Optionally, in the case where the present disclosure uses the second depth image capturing apparatus, the second three-dimensional coordinate system in the present disclosure is a three-dimensional coordinate system of the second depth image capturing apparatus. The direction of the Z axis of the second three-dimensional coordinate system may be the direction of the optical axis of the second depth image pickup device. The X-axis of the second three-dimensional coordinate system may be directed horizontally rightward along the optical axis direction of the second depth image pickup device. The Y-axis of the second three-dimensional coordinate system may be oriented perpendicular to the X-axis direction and downward.
S401, determining a second three-dimensional coordinate of the preset target point in a second three-dimensional coordinate system based on the second depth map.
Alternatively, the preset target point in the present disclosure may be a paper label or a thumbtack with vivid color, a magnetic label or a light source, etc. The second depth camera of the present disclosure may acquire 2D images in addition to the second depth map (i.e., depth image). The 2D image and the second depth map typically have the same viewing angle. The origin of the two-dimensional coordinate system of the 2D image may be at the upper left corner position of the 2D image or at another position such as the lower right corner of the 2D image. The two-dimensional coordinate system of the 2D image may be a coordinate system formed by an X-axis and a Y-axis in the second three-dimensional coordinate system.
Alternatively, the present disclosure may detect the 2D image using a neural network (e.g., a convolutional neural network) for detecting the preset target point, so that two-dimensional coordinates of the preset target point in the 2D image may be obtained from an output of the neural network. In addition, the present disclosure may also determine two-dimensional coordinates of a preset target point in the 2D image using manual labeling.
Optionally, since the second depth map in the present disclosure includes depth values of a plurality of pixels (such as all pixel points) in the 2D image, after two-dimensional coordinates of a preset target point are obtained, the present disclosure may determine a depth value corresponding to the two-dimensional coordinates according to the two-dimensional coordinates.
Optionally, the present disclosure may calculate the two-dimensional coordinates of the preset target point using the internal parameters (such as the focal length and the distortion factor) of the second depth image capturing device, so as to obtain the X-axis coordinates and the Y-axis coordinates of the preset target point in the three-dimensional coordinate system of the second depth image capturing device. The X-axis coordinates and the Y-axis coordinates form a second three-dimensional coordinate of the preset target point together with the depth value of the preset target point.

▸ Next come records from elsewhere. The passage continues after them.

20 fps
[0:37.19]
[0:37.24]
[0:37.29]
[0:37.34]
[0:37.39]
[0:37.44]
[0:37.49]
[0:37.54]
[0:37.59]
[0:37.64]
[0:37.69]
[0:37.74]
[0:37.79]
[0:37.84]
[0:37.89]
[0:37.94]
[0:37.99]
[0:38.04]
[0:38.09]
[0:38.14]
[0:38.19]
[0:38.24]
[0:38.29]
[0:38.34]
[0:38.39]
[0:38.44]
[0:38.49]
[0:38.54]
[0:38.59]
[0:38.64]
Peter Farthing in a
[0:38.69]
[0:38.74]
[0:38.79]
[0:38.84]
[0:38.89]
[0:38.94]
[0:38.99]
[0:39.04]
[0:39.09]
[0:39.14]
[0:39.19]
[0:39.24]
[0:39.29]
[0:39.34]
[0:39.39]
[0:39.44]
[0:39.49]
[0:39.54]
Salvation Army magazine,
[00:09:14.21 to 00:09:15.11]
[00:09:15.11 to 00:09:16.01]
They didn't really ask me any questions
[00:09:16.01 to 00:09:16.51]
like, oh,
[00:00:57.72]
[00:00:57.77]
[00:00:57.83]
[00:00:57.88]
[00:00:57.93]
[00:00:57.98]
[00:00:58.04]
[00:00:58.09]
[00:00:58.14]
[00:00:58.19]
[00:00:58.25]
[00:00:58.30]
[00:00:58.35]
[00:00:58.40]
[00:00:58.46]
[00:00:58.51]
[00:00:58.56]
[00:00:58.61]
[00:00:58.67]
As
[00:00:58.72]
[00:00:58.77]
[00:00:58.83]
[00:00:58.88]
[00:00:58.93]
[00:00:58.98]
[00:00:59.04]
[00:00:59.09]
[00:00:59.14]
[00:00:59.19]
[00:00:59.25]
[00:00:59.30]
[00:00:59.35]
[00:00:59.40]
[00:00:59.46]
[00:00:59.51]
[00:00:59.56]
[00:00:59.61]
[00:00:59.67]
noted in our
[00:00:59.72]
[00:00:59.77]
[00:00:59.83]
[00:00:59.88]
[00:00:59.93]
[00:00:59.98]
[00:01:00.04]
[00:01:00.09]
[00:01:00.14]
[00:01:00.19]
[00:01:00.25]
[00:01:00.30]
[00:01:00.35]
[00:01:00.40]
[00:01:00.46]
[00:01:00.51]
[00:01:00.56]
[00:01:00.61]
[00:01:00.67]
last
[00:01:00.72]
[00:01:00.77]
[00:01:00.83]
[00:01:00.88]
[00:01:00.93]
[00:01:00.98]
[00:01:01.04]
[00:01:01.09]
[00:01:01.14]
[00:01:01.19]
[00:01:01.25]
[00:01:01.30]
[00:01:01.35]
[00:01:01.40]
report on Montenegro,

According to the method and the device, the two-dimensional coordinates of the preset target point are obtained through the two-dimensional image, and the second three-dimensional coordinates of the preset target point are obtained through the two-dimensional coordinates and the second depth map, so that the second three-dimensional coordinates of the preset target point can be obtained conveniently. Based on the description of fig. 4, the present disclosure may implement a method of determining the orientation of a target object using two depth cameras.
In an alternative example, the first depth image capturing device and the second depth image capturing device in the present disclosure are both disposed within the driving space of the vehicle, and the second depth image capturing device is disposed facing all preset target points. Because the second depth image pickup device and the first depth image pickup device are arranged oppositely, and the second depth image pickup device faces all preset target points, all the preset target points cannot appear in the visual field range of the first depth image pickup device.
Alternatively, the first depth image pickup device in the present disclosure may be fixed at a front windshield or a driving console or the like. The second depth image pickup device in the present disclosure may be provided on the seat back of the passenger seat or at a rear space of the seat back of the passenger seat or the like. The view angles of the first and second depth image pickup devices of the present disclosure may be not less than 180 degrees.
According to the method and the device, the two depth camera devices are relatively arranged in the driving space of the vehicle, so that the first three-dimensional coordinates of the key points of the monitored object and the second three-dimensional coordinates of the preset target points can be conveniently obtained, the driving space can be prevented from being too narrow, and difficulties are brought to data acquisition.
In an alternative example, the present disclosure may perform external parameter calibration processing on the first depth image capturing device and the second depth image capturing device using a calibration plate, thereby obtaining a positional relationship between the first three-dimensional coordinate system and the second three-dimensional coordinate system. One embodiment of the present disclosure for obtaining a positional relationship between a first three-dimensional coordinate system and a second three-dimensional coordinate system using a calibration plate is shown in fig. 5.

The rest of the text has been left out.